We started off the year with 3 feet of snow, which has now melted down to about 11 inches.
As the snow continued to fall, the 'phone rang off the hook, canceling all my plans for the week.
For example, the phone rang, I answered. "Oh, the pool is closed due to snow, so don't come to work? Okay, bye,"

Two minutes later, the phone rang, and again I answered. "Oh, the Christmas party is canceled, due to snow? Okay, bye." An hour later, the phone rang, I answered - and knew before I picked it up that somewhere, something was canceled due to snow. "Hello! Oh, the choir concert and church are canceled due to snow? Okay, bye."
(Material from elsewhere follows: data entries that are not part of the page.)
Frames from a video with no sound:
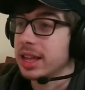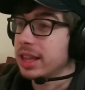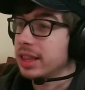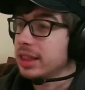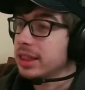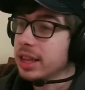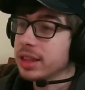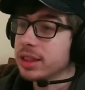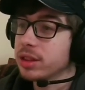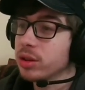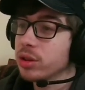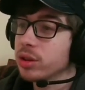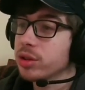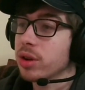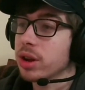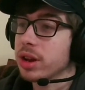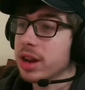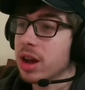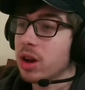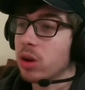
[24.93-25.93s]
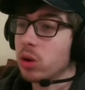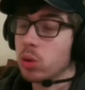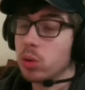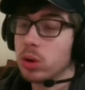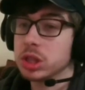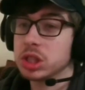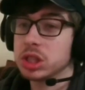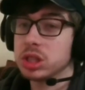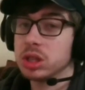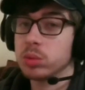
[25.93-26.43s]
Let's do this right now. Go
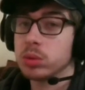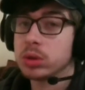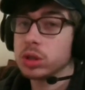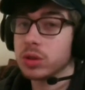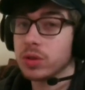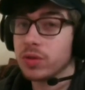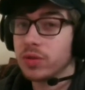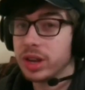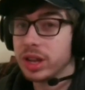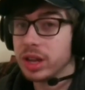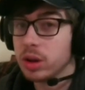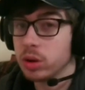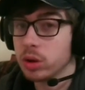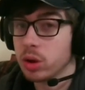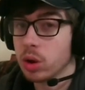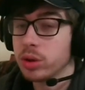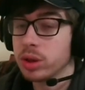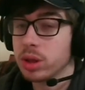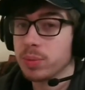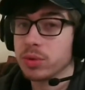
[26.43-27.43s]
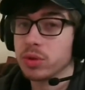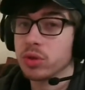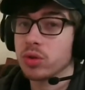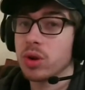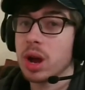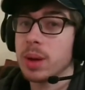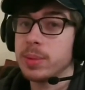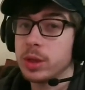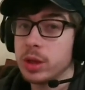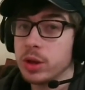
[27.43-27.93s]
watch the original video. Go
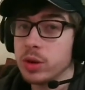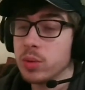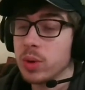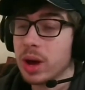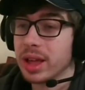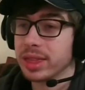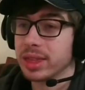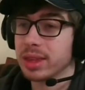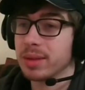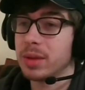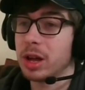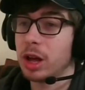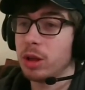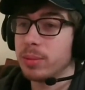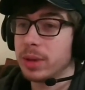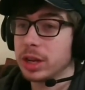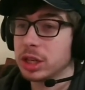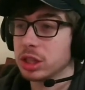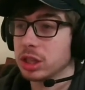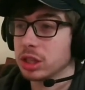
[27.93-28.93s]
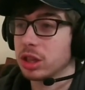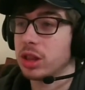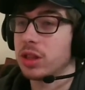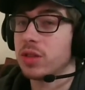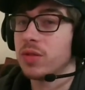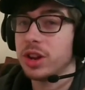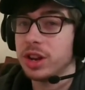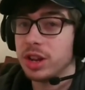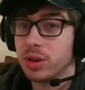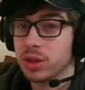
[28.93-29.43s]
subscribe to SML. Make sure you like this
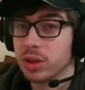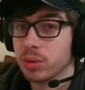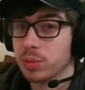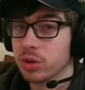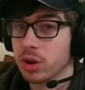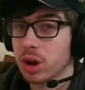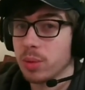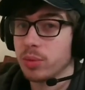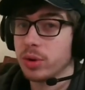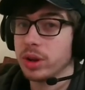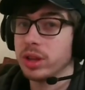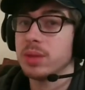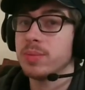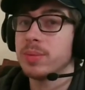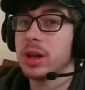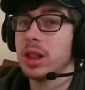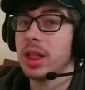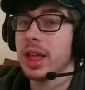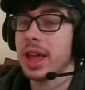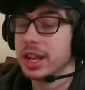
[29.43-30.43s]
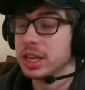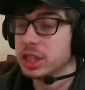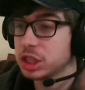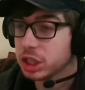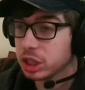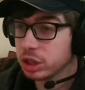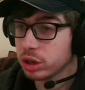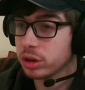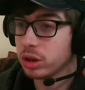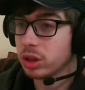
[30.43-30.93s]
video, subscribe, ring the bell, and
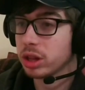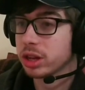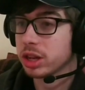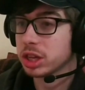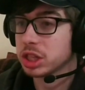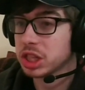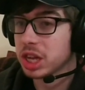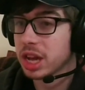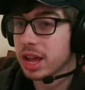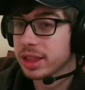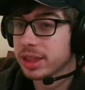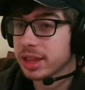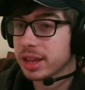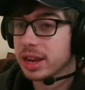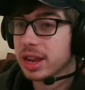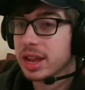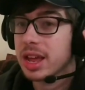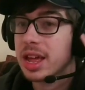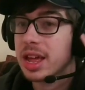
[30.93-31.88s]
share and all that good jazz. And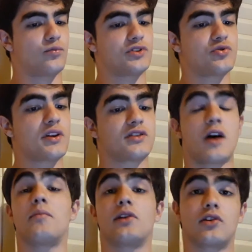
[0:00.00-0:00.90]
when doing
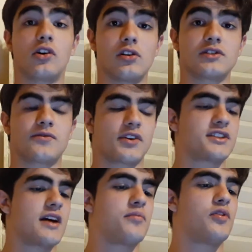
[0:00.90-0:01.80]
dumbbell curls, for
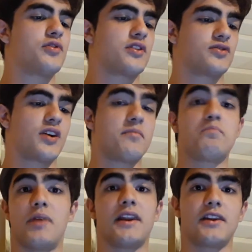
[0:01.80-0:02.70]
example, you can try
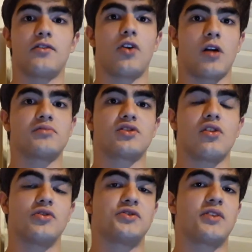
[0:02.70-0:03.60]
pinning your arms
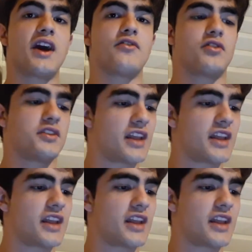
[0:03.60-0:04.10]
close together.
This pattern continued for a couple of days, until one Christmas party, several days of work, church, a Wilderness Northwest meeting, and a choir concert was canceled, while one was still being decided about. What had started out as a horrendously crazy week, quickly turned into a very quiet, stay-at -home week, due to snow. Needless to say, we are all so tired of the snow now! God's creations are always so beautiful, but sometimes he sends a little too much of them. :)
So, the New Year has started out cold, snowy, and a little quiet, but the joy of a fresh New Year is warming our hearts. There is something so exciting about a New year..it's like tomorrow - fresh, with no mistakes in it yet, as Anne of Green Gables would say. :0) Have a wonderful, blessed New Year everyone!!